*TRY IT*: Please go through the records below and return every line holding the word "with".

*INPUT DATA*:
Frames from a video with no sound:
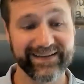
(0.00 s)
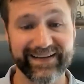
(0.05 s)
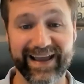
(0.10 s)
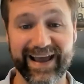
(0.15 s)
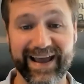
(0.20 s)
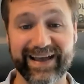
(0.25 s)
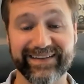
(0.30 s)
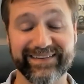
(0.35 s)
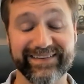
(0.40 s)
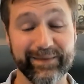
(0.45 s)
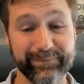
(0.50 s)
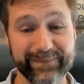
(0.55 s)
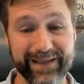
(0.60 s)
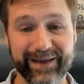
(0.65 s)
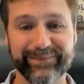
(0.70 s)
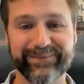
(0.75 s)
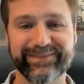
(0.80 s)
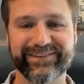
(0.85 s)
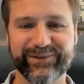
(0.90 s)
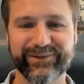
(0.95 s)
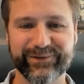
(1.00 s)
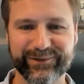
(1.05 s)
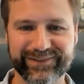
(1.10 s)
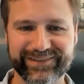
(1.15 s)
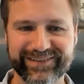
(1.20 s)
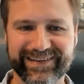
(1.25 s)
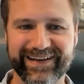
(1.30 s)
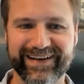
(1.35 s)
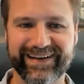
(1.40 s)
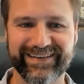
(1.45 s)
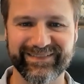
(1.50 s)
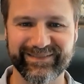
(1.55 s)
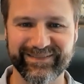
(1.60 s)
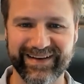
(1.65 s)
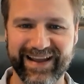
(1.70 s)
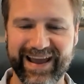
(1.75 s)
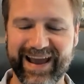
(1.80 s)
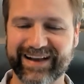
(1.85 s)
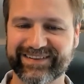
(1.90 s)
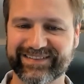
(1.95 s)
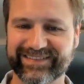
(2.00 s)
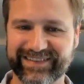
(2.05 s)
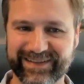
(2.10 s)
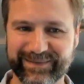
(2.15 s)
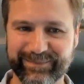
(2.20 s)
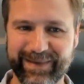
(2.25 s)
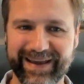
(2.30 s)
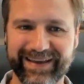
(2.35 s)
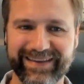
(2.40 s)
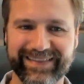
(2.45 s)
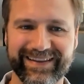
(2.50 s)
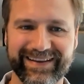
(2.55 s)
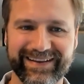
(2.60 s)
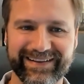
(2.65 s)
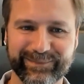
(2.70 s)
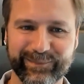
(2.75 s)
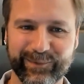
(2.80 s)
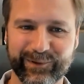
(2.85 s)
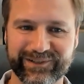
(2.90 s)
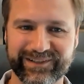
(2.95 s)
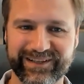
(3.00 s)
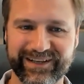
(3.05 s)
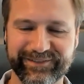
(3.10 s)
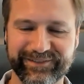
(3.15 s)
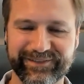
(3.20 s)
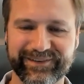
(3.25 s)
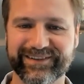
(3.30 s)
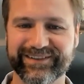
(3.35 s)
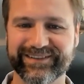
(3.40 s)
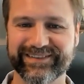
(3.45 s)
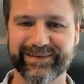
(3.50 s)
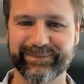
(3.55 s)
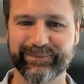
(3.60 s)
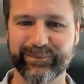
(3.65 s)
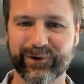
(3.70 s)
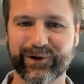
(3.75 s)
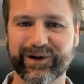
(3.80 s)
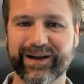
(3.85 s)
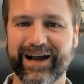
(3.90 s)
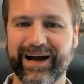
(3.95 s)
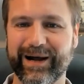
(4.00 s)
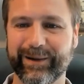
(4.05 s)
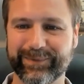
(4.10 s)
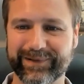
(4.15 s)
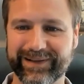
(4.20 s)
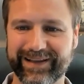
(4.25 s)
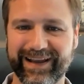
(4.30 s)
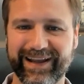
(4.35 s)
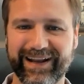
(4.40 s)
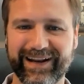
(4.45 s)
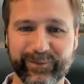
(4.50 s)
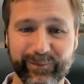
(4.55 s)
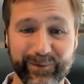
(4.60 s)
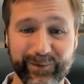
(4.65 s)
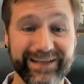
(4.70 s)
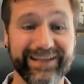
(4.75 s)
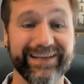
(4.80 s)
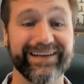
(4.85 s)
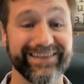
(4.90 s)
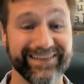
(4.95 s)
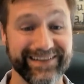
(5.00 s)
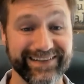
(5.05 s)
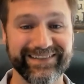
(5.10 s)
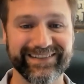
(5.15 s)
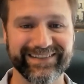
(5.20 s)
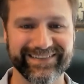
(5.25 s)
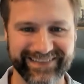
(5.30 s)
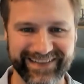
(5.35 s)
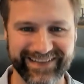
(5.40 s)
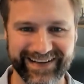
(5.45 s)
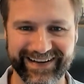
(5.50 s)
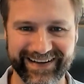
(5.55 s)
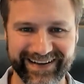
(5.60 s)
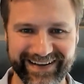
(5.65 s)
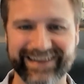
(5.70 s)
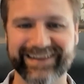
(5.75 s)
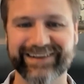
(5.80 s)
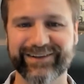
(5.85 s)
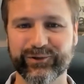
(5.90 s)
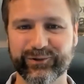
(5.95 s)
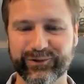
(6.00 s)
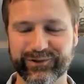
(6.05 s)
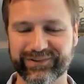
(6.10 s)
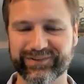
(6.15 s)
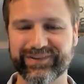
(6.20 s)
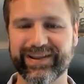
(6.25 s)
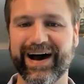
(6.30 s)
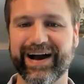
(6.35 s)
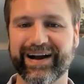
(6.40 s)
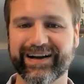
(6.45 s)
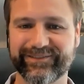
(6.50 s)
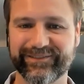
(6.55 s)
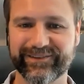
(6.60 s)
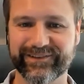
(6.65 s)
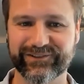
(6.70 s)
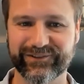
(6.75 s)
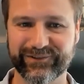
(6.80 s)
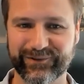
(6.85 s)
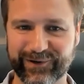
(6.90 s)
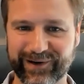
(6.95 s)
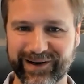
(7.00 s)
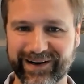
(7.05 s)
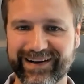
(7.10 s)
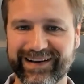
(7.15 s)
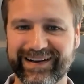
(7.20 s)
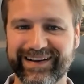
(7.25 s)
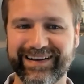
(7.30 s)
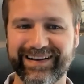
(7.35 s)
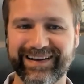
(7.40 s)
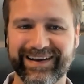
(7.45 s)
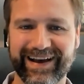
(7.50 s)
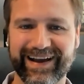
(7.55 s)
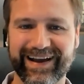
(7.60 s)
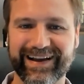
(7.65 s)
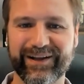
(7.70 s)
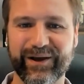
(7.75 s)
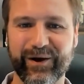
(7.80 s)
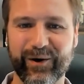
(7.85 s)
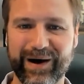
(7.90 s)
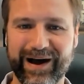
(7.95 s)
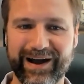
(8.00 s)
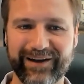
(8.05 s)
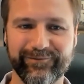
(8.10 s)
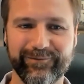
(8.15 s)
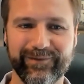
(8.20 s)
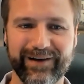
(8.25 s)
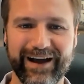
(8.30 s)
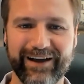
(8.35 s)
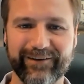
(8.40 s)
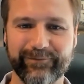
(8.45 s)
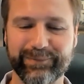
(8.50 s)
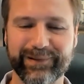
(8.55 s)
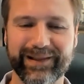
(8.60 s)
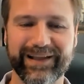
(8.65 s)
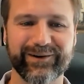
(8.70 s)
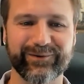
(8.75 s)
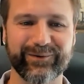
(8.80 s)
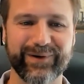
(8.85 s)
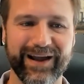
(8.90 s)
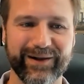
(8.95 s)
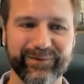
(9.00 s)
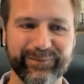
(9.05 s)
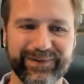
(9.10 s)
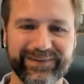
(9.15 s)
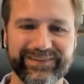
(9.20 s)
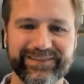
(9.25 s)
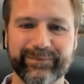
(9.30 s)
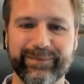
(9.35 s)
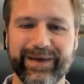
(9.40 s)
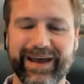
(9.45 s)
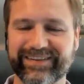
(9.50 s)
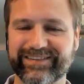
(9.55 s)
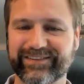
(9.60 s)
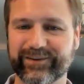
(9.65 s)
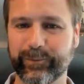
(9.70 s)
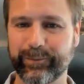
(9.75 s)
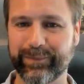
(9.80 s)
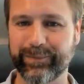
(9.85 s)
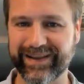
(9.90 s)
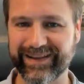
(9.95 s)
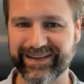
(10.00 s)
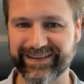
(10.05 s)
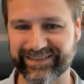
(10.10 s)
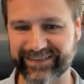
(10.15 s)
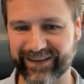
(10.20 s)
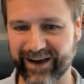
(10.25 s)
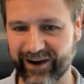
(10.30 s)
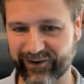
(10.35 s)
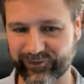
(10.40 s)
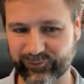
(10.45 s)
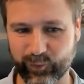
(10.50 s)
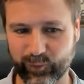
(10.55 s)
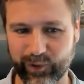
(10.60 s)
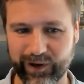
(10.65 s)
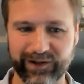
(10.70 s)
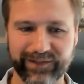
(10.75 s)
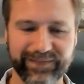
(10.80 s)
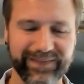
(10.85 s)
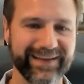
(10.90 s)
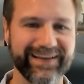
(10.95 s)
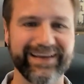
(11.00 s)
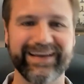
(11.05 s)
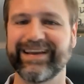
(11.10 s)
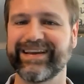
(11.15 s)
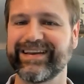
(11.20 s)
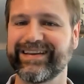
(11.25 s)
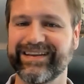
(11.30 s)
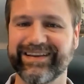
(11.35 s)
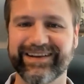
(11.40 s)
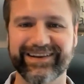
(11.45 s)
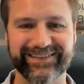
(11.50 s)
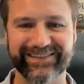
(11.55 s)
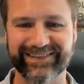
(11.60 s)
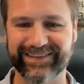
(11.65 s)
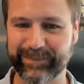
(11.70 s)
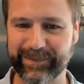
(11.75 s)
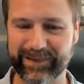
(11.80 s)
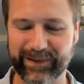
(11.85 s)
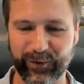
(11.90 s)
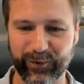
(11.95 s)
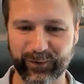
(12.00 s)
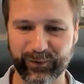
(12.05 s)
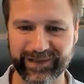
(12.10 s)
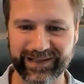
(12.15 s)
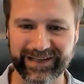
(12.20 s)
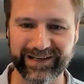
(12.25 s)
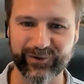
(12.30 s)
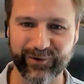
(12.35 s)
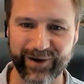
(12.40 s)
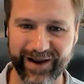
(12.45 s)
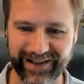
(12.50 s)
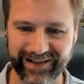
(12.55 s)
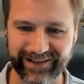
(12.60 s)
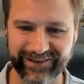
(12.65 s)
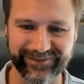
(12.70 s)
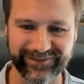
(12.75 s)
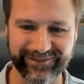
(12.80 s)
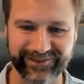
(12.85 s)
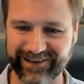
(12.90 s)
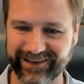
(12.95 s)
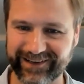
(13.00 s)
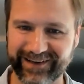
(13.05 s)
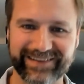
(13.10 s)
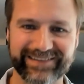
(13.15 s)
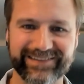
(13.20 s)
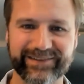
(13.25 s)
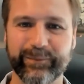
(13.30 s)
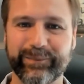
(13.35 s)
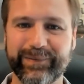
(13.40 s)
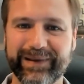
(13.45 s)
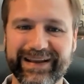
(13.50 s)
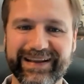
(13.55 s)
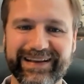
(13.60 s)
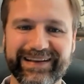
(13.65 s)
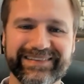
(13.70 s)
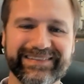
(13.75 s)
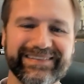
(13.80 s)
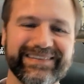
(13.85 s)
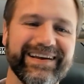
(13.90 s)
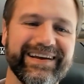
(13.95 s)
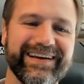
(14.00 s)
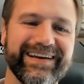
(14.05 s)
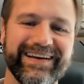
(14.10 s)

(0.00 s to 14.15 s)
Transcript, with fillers: Yeah, sometimes tools can actually make things more difficult, more complicated, when you could have just done it in a Google Doc, for sure. I know exactly. I've I've played around with some S O P software, thinking, you know, it's going to be the holy grail for your S O Ps.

*PROBLEM SOLUTION*:
Frames from a video with no sound:
Transcript, with fillers: Yeah, sometimes tools can actually make things more difficult, more complicated, when you could have just done it in a Google Doc, for sure. I know exactly. I've I've played around with some S O P software, thinking, you know, it's going to be the holy grail for your S O Ps.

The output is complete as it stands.